Are you operating in an echo chamber with your business?

In my last post I spoke about the confidence that comes from really knowing who you are, what you have to say on your subject, and how to say it, which comes across with so much impact that it can be described as so much more than content.

But here is the problem that faces all of us as entrepreneurs today: the echo chamber.

I wrote an article for Entrepreneur about how co-working impacts innovation for startups - one of the problems which is prevalent is the echo chamber.-

Only ever asking your immediate networking circle for feedback can be dangerous.

We become used to hearing validation of our ideas, we become used to hearing that we are great, or that this is a great angle, or that all is going well when it may not be in the wider world.

The same could be said of using social media networks as echo chambers, of existing solely within certain networks for that validation that we seek.

When we only see people doing what we perceive to be right, it becomes difficult to challenge any perceptions.

Whether you are on Facebook, LinkedIn, Instagram, a sub Reddit, or you are lurking around certain blogs and websites which validate your opinion, the echo chamber is a real problem - both online and off.
(I would like to hat tip someone in my network whose thoughts I really admire and who has been talking about the echo chamber danger recently. Michael Roderick’s daily emails are phenomenal, and you can find them here.)
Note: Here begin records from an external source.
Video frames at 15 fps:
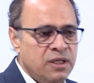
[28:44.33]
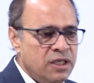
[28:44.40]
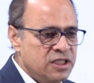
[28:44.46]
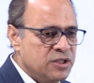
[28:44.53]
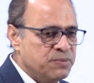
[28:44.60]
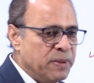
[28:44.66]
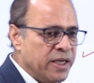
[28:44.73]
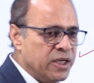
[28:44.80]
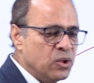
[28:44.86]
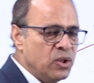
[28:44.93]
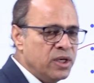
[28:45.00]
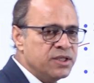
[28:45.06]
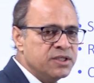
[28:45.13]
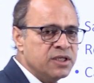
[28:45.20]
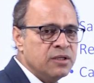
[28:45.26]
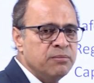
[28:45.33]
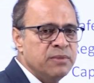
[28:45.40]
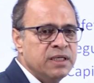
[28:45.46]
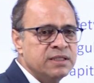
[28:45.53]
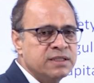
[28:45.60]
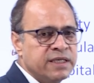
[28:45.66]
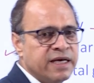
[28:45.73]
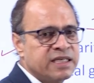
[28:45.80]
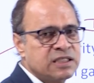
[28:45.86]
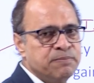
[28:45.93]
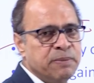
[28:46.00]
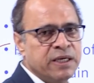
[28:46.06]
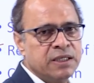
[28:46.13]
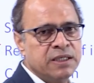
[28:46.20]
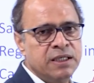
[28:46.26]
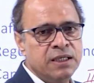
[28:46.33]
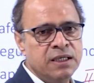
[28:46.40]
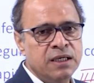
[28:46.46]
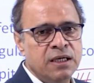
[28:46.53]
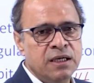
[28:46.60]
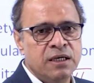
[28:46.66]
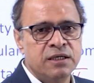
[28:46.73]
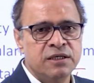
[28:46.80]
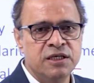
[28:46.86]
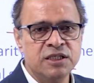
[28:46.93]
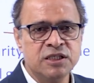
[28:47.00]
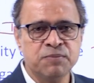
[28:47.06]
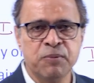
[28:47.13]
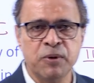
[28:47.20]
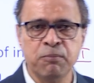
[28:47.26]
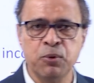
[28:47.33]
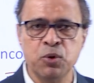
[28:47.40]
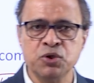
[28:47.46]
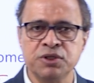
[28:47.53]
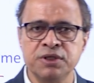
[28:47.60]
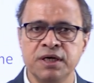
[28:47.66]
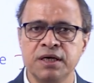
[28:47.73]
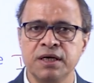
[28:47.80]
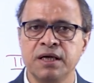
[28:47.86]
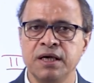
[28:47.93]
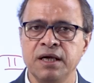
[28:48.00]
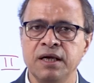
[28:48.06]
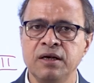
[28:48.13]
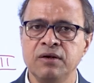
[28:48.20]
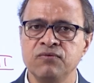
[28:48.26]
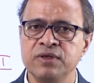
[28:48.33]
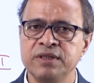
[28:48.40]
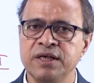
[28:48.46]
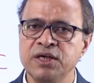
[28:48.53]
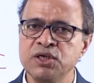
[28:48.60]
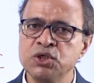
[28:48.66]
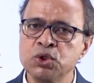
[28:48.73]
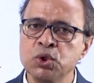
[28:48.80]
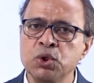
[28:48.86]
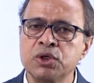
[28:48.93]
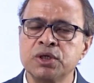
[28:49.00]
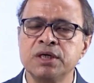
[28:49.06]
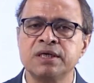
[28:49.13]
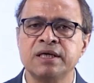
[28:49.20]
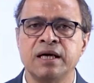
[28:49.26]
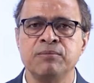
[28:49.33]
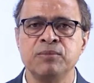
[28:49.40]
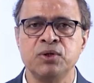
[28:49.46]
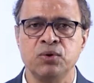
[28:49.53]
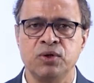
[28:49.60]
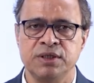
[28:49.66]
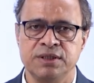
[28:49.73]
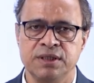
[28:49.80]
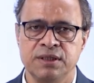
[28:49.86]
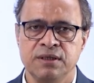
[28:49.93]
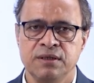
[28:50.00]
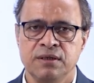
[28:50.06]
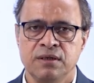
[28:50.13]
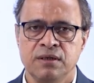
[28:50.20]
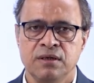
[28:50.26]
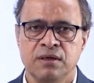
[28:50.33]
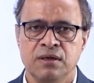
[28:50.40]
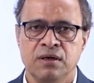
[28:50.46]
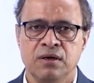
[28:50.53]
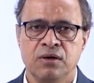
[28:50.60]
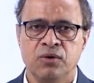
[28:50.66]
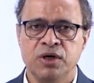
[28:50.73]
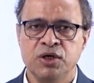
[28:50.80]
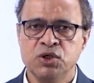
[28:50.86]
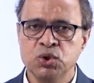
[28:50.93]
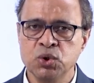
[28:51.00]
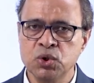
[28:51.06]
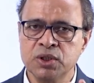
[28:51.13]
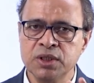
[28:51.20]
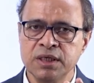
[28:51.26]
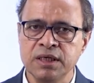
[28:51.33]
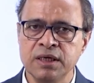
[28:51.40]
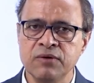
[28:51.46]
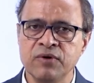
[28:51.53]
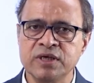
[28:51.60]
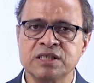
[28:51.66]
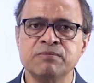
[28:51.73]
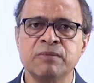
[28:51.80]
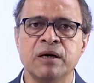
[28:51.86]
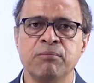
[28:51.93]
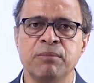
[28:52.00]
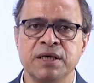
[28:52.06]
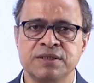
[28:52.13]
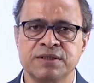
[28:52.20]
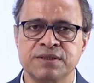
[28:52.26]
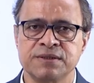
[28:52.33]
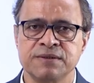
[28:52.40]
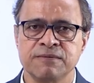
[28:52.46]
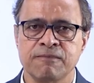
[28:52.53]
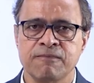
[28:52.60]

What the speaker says: Speculation means expecting disproportionate gain within a shorter time duration, on a shorter investment base.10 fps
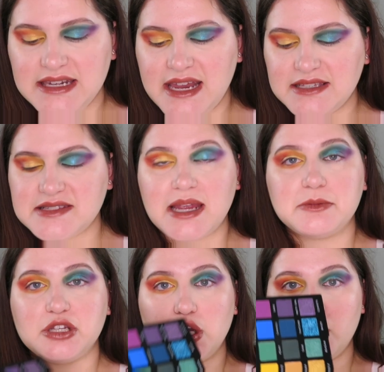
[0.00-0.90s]
Next, I'm
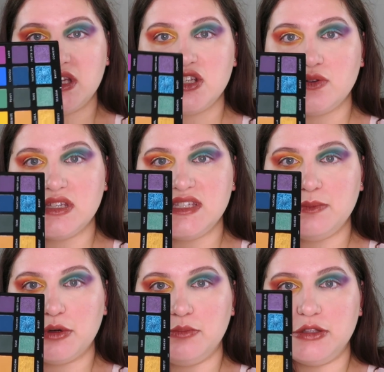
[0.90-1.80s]
going to go into the
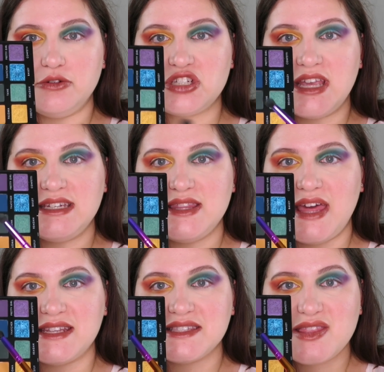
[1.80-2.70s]
deeper blue shade
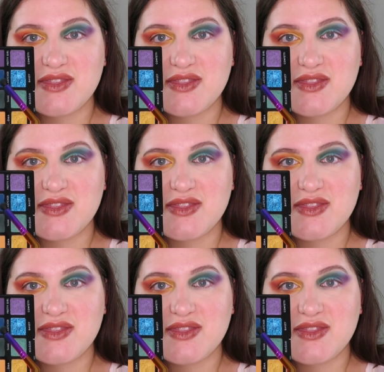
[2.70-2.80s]
that isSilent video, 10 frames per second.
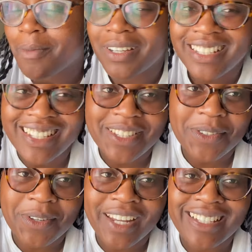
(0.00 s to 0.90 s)
But it's just
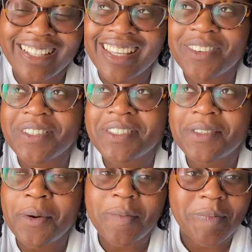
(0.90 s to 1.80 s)
so nice. Like, it was
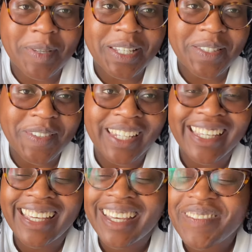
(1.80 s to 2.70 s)
so bittersweet,
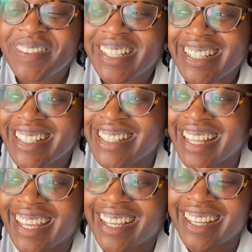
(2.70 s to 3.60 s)
because,
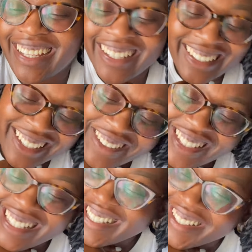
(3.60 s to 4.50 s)
like, it was
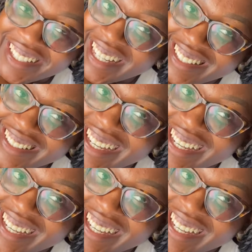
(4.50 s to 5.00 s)
just so nice, you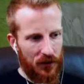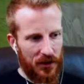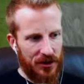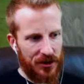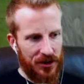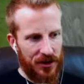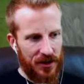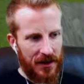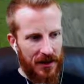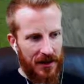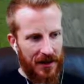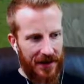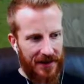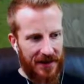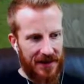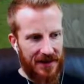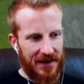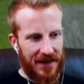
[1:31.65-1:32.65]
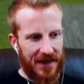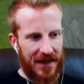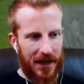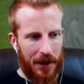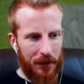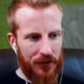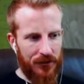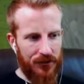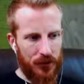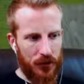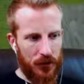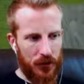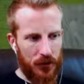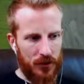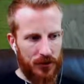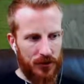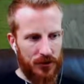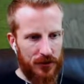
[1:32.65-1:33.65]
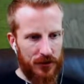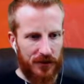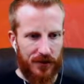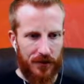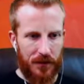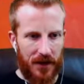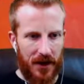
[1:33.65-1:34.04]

which I think an episode or 2 from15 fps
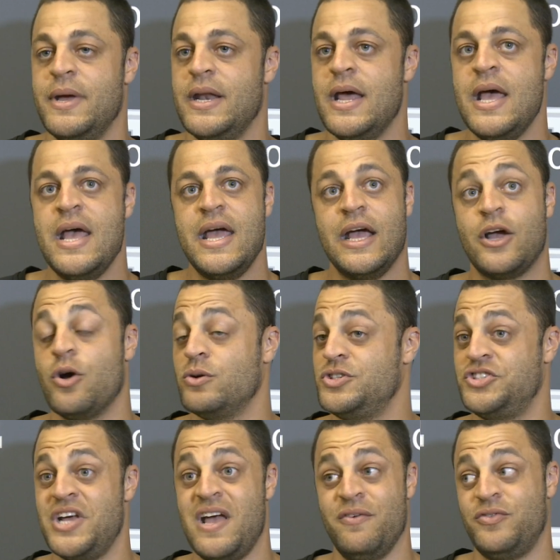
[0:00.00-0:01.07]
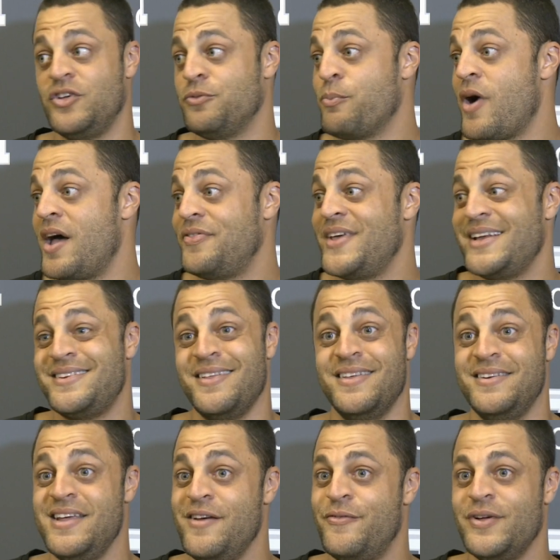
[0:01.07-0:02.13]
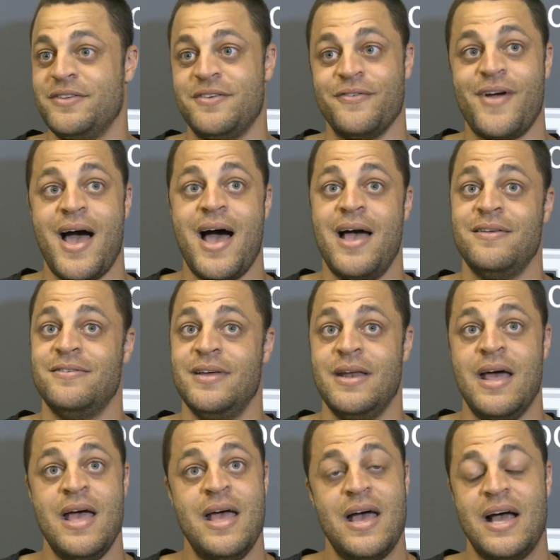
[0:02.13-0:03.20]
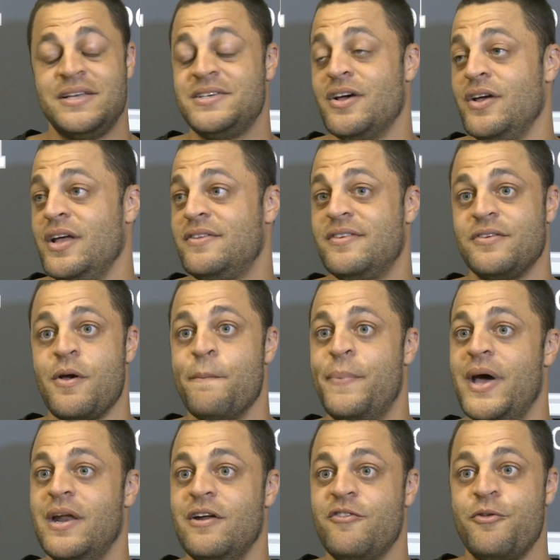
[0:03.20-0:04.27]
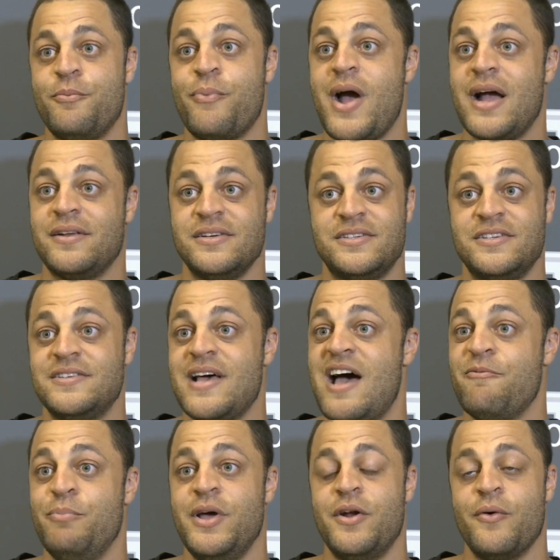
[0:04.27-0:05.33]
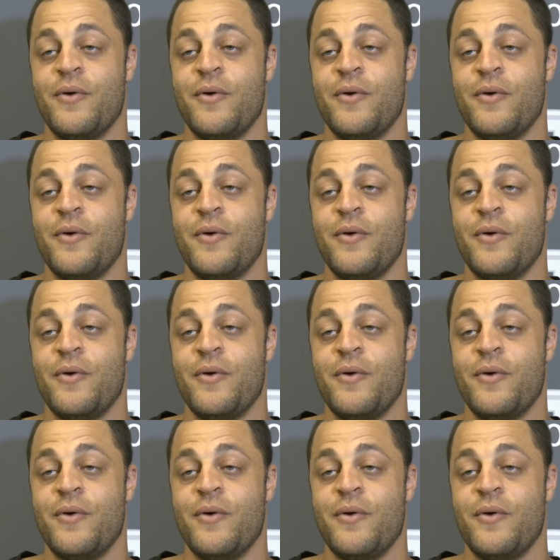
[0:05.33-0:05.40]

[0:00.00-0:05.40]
And, and Coach Chavis has brought that to the defensive guys. And I tell you, it's as competitive a practice as I've been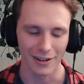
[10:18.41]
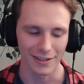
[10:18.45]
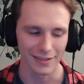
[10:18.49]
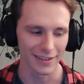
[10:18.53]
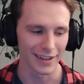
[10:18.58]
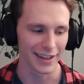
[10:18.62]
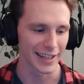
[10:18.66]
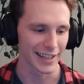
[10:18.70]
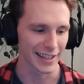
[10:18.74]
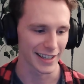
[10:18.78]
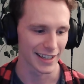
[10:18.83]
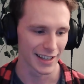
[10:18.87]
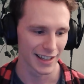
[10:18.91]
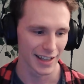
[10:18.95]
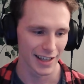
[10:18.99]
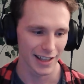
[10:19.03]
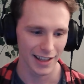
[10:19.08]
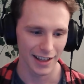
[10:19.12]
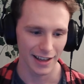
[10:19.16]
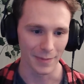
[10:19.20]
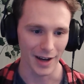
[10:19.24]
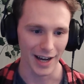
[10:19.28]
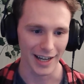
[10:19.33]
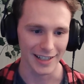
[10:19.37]
Like,
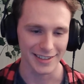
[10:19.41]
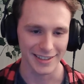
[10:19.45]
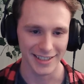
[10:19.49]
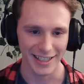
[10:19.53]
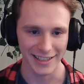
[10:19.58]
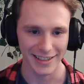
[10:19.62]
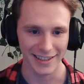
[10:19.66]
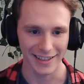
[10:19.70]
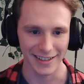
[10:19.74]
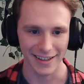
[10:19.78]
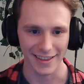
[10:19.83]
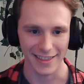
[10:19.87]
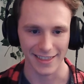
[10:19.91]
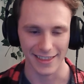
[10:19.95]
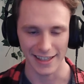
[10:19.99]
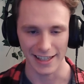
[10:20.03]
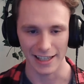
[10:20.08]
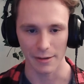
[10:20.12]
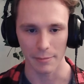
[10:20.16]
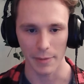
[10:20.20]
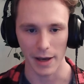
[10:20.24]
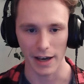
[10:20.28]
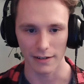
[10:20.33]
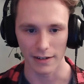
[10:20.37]
I didn't think
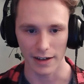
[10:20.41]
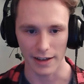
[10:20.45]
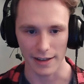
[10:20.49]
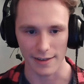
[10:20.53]
about, like,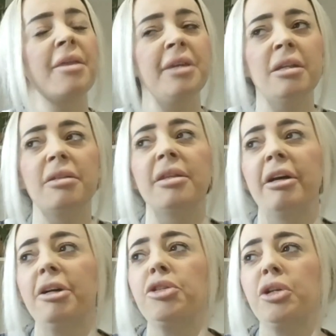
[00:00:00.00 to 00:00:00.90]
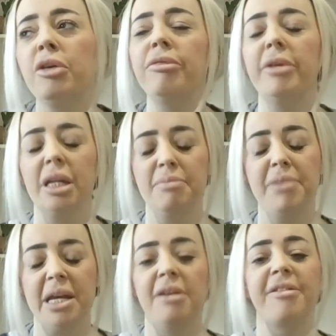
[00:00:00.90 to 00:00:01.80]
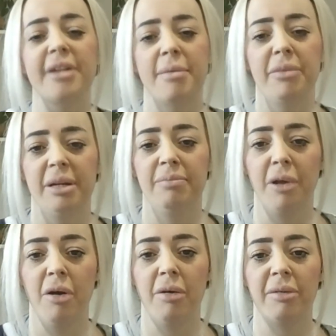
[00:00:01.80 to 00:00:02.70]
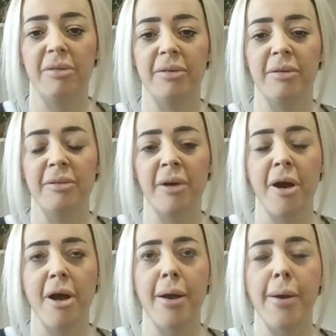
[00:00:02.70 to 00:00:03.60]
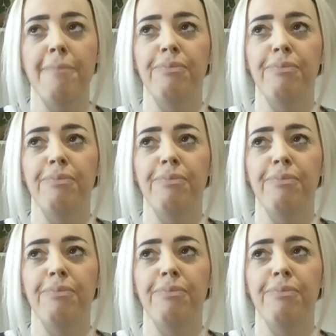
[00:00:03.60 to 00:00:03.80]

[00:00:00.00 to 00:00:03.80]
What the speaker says: think there are two really big stumbling blocks. So IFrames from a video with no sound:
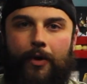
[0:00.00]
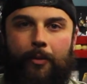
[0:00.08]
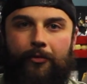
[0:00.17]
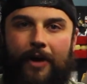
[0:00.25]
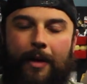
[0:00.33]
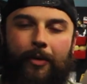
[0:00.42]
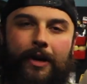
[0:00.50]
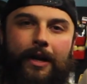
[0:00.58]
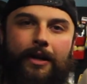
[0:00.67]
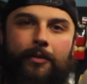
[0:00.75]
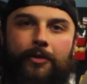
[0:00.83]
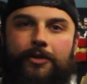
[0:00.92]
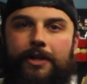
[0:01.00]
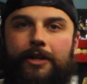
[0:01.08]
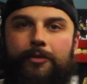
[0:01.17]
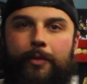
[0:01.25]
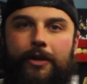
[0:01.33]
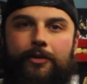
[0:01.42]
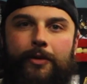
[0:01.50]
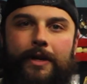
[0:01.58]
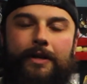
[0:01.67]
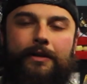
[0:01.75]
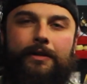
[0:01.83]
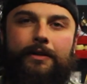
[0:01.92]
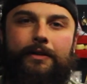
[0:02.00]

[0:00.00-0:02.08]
I'm a fabricator, machinist by trade.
To truly connect to your brilliance, to challenge your thoughts, expand your knowledge, your business and your view on the world, varying your perspective is so important.

I talk about this in the Brilliance Ignition process, that doing something new every day is crucial, as is outputting something new, in some form, every day. 
(My daily email is currently that format for me)

When we synthesise information through our lens that is informed by the world around us whilst working within the context of others, we begin to create informed opinions, and we are allowing ourselves the space to have different ideas.

This is where true thought leadership lies - in questioning the echo chamber, in bringing new perspectives, and in challenging yourself on a regular basis to vary that perspective and to output every day.

There's a guy who I respect greatly, who I often see down one of the café's that I co-work in. His name is Anthony.

Anthony changes his perspective every hour and a half, which I find incredible; he purposefully changes where he works to vary his networks, to vary his conversations and to vary his experience of any given day.

He is also someone who builds a great deal of varied networks by partaking in different reading groups, discussion groups, and a whole range of social networks.

I love the fact that Anthony expands his experience of conversations and of environments by intentionally changing the way that he lives and works, and builds that into his day.

I also love to do this, but on a much less frequent basis; I like to mix up working by myself at home, or in a library, with various coworking places, cafe's, and towns, so that I'm meeting different people, having different conversations, experiencing different environments.

We don't exist in an echo chamber by ourselves, and nor should we expect to come up with new ideas and groundbreaking concepts, perceptions, and thoughts if we don't allow ourselves to broaden that outlook.

So, yes, you are already brilliant, it's already within you.

You know so much already from your combined experience, expertise, approach, and personality, BUT you can escape the echo chamber and create a varied environment for yourself easily be intentionally changing perspectives.

So tell me - can you identify your own echo chambers?